Finding table skew in Greenplum is very important. If you end up with a bad distribution of records across segments you end up with one node doing much more work than the others. Unfortunately Greenplum firmly supports No Child Left Behind, it will only be as fast as it’s slowest member. Thus it is extremely important to have an even distribution across all the segments. A good way to check this is to use the hidden column gp_segment_id. A simple count query with this parameter will let you know how well your data is spread across nodes.
So I’m pulling a sample of 500 tuples from an example advertising impression data set.
First I think I’ll distribute it on the business unit. The results are:
db=# select gp_segment_id, count(1) from skahler.demo group by gp_segment_id;
gp_segment_id | count
---------------+-------
5 | 500
(1 row)
Ouch, that was not the right choice. Obviously the set of data I got is all from one unit. So let’s try something different. How about distributing by the campaign they are associate with.

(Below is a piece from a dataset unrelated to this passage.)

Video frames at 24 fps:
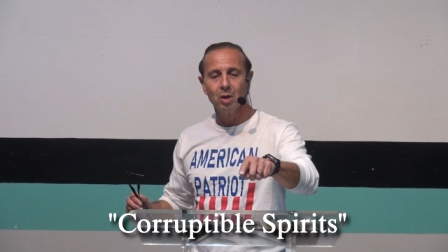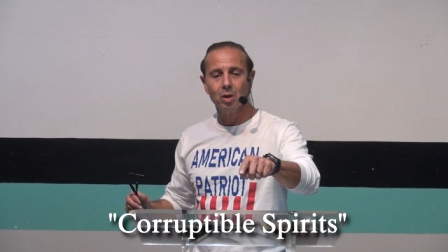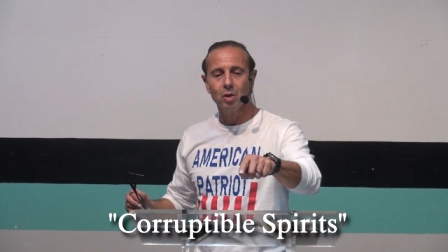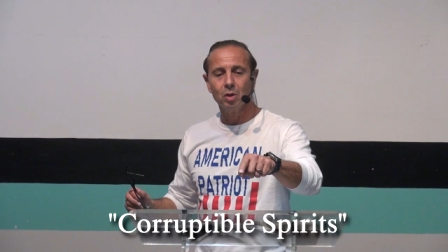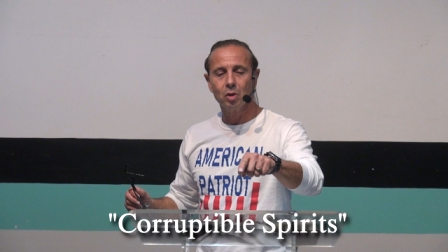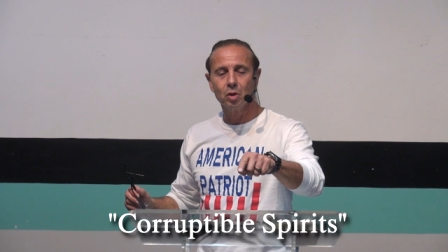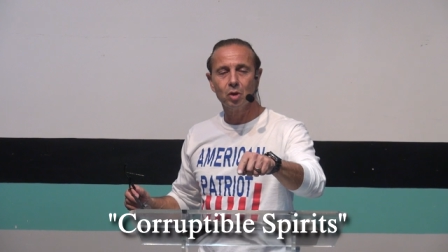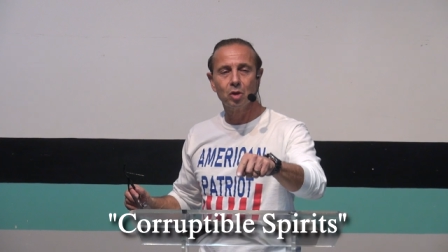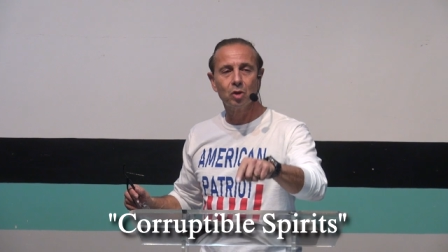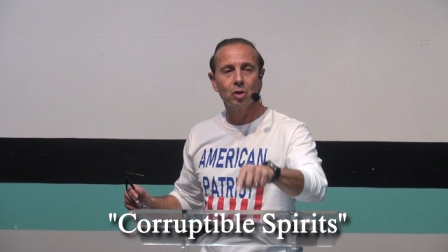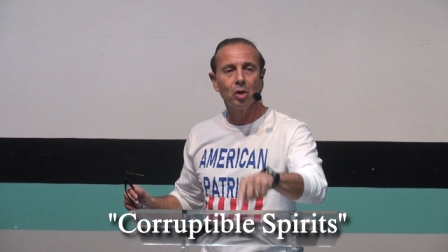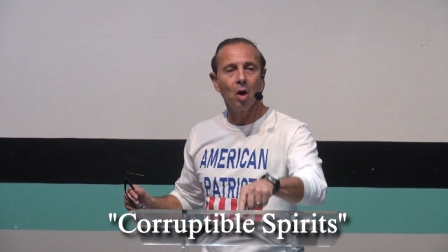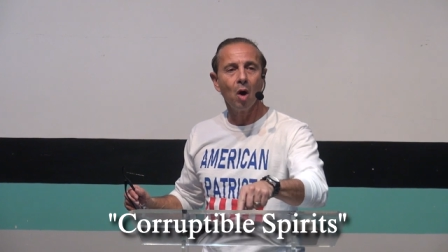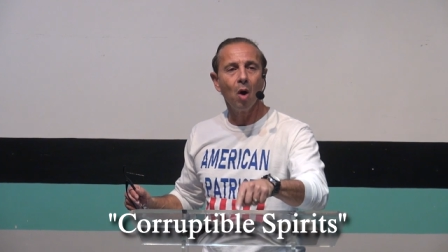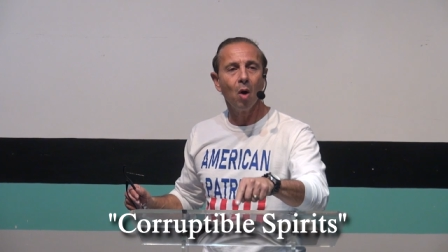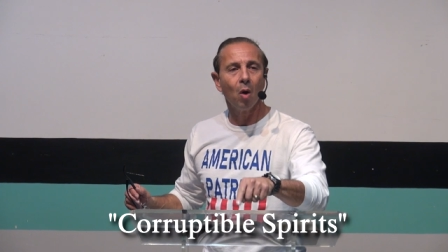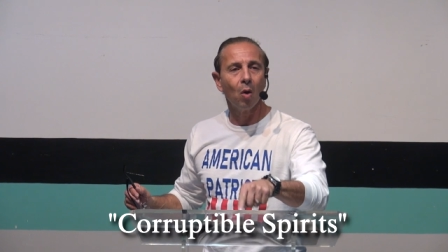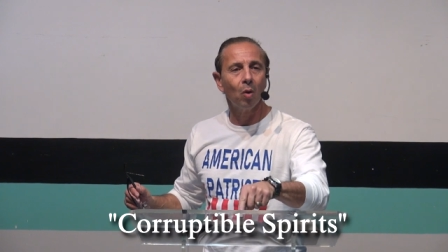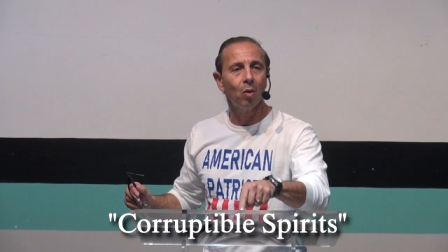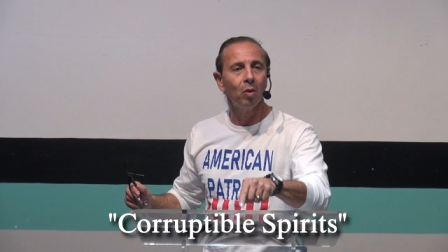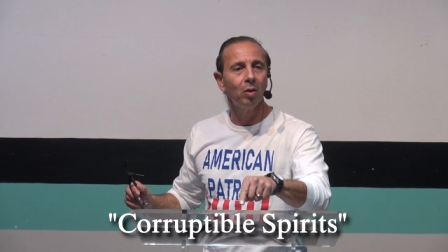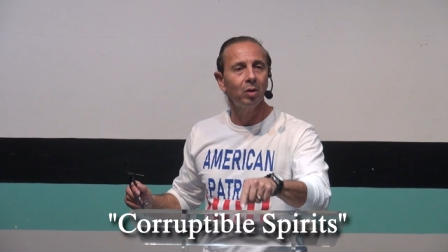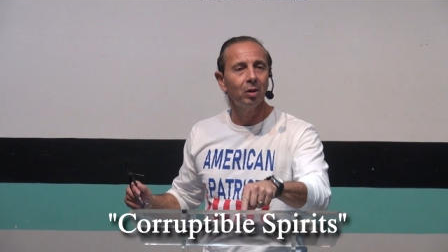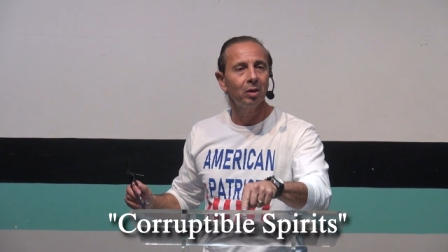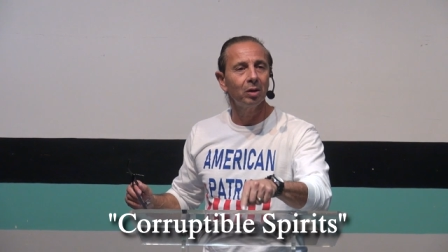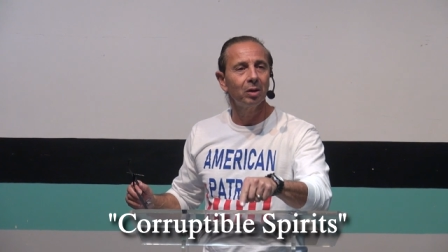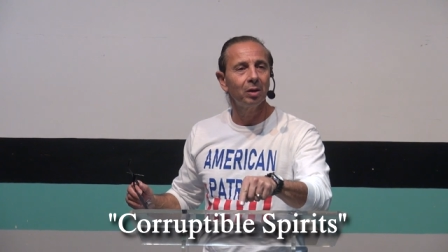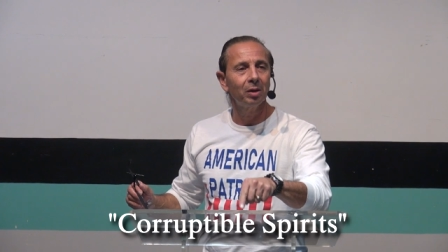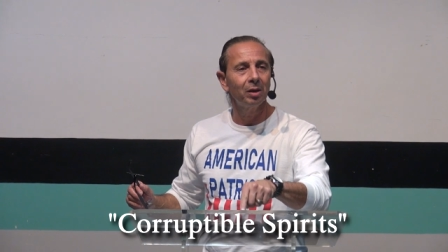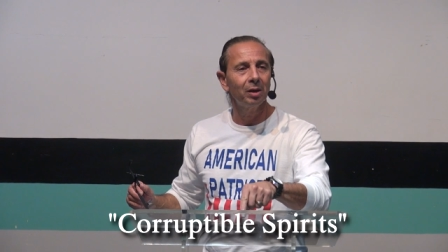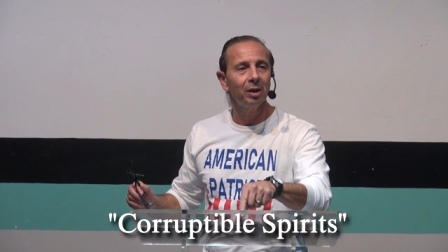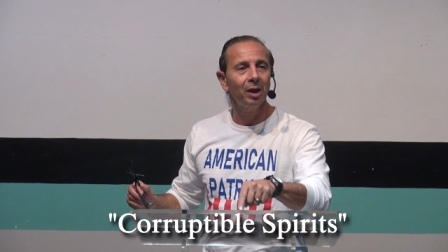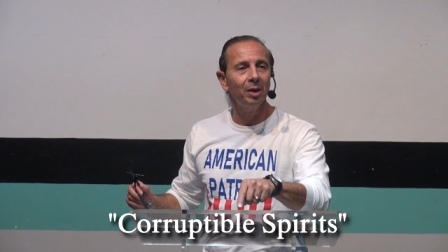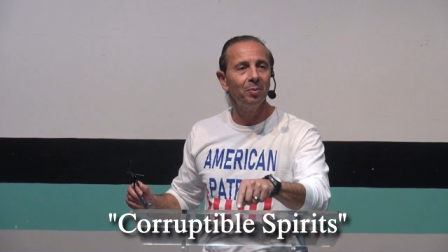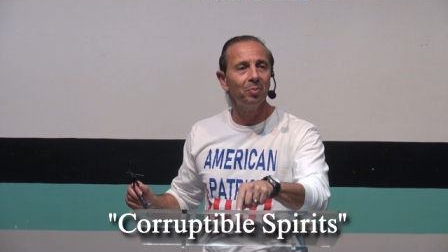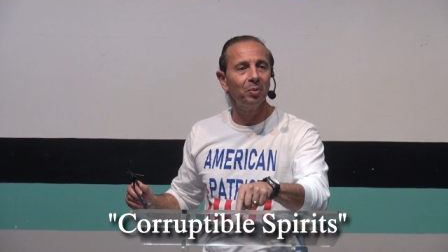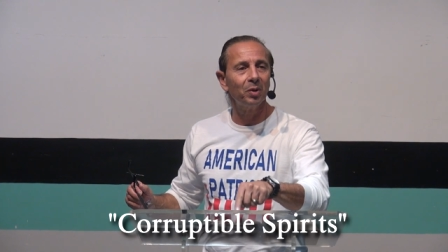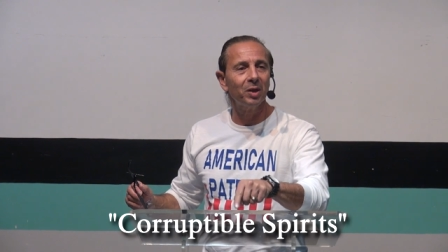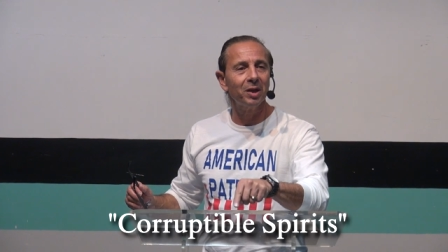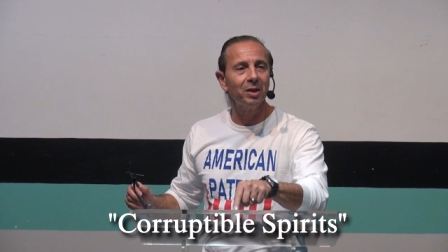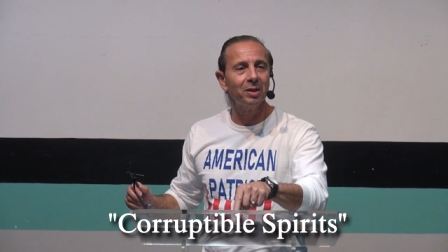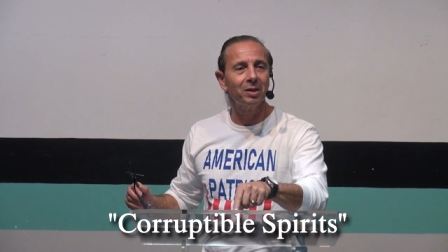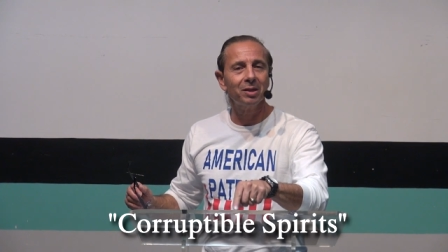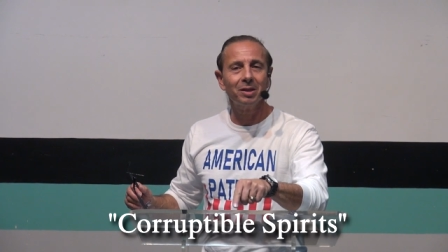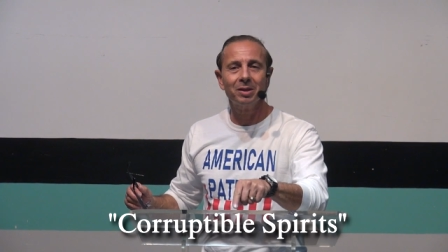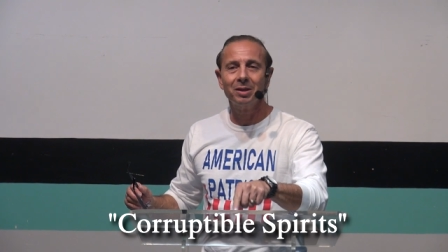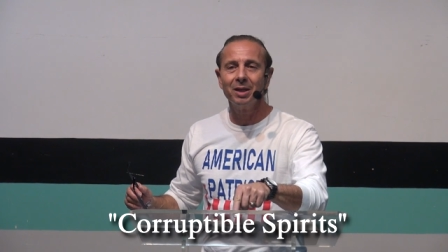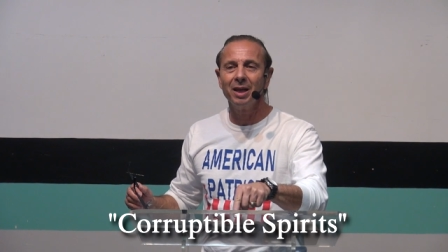sow in
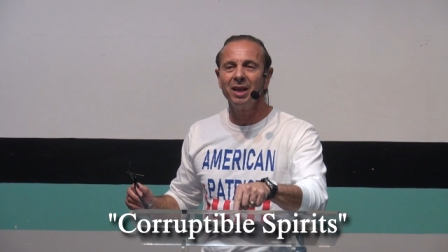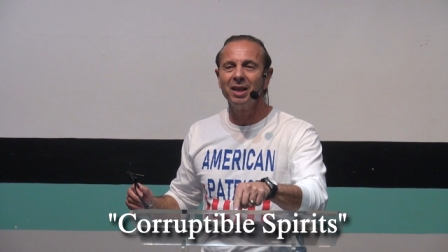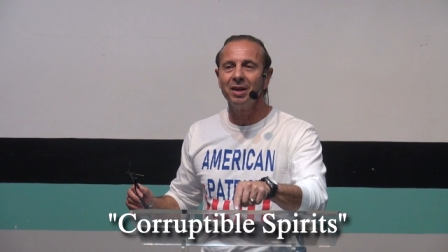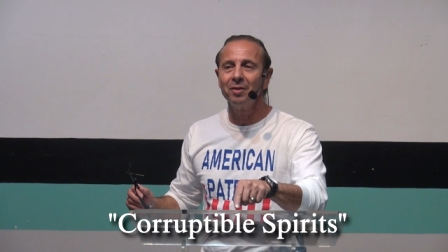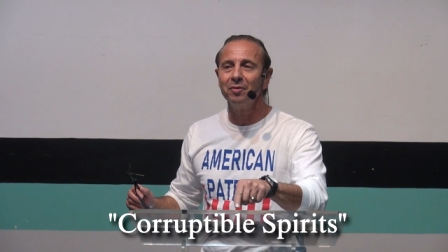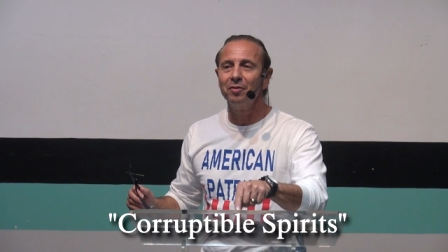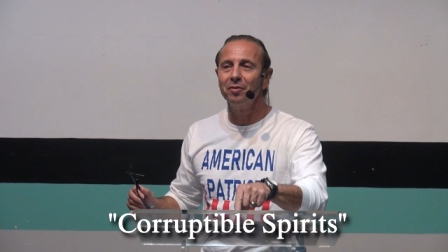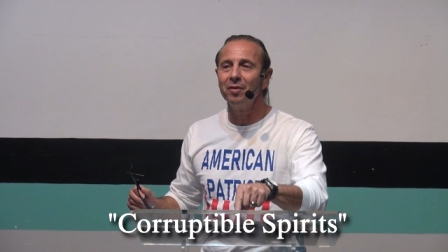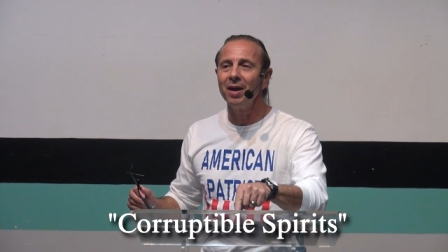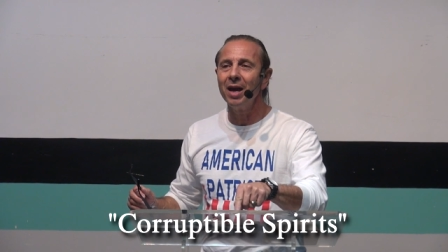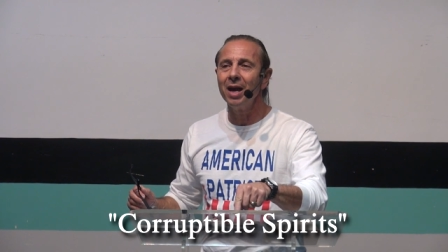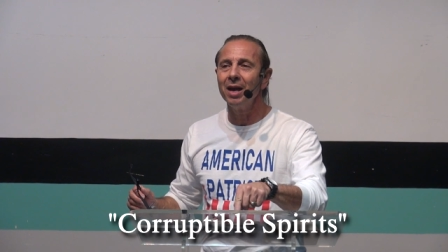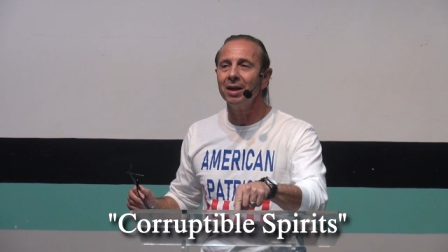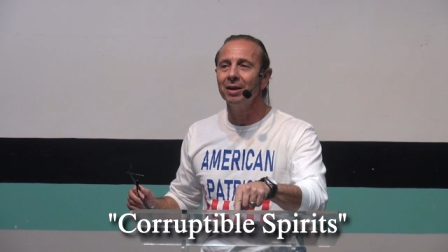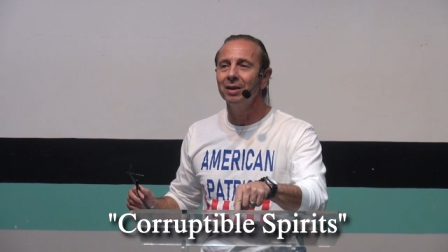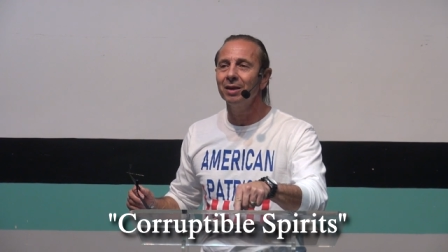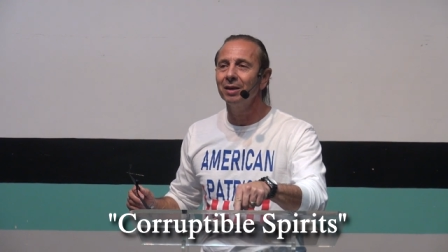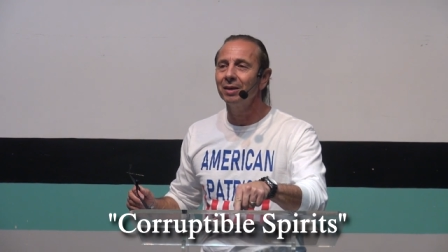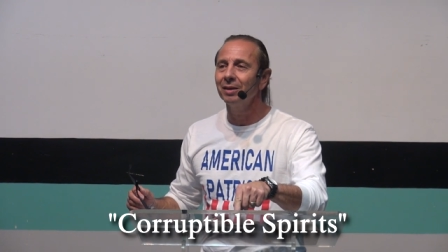places they get fed.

db=# select gp_segment_id, count(1) from skahler.demo group by gp_segment_id;
gp_segment_id | count
---------------+-------
1 | 43
7 | 33
0 | 58
5 | 54
4 | 39
6 | 46
3 | 50
2 | 177
(8 rows)
A little bit better, but that doesn’t work so well either. The data is spread across the segments but segment 2 is holding much more data than everybody else. This will make for some hot spotting when I query the data. Next up maybe I can try by ip.
db=# select gp_segment_id, count(1) from skahler.demo group by gp_segment_id;
gp_segment_id | count
---------------+-------
7 | 62
4 | 68
1 | 56
6 | 63
3 | 64
0 | 66
5 | 58
2 | 63
(8 rows)
Ah, that looks much better. Of course that this could be skewed in this dataset if we were heavily from a certain country or data came much more often from specific network segment. So I would need to continue to watch it and see if skew develops over time. It looks like this will work for now.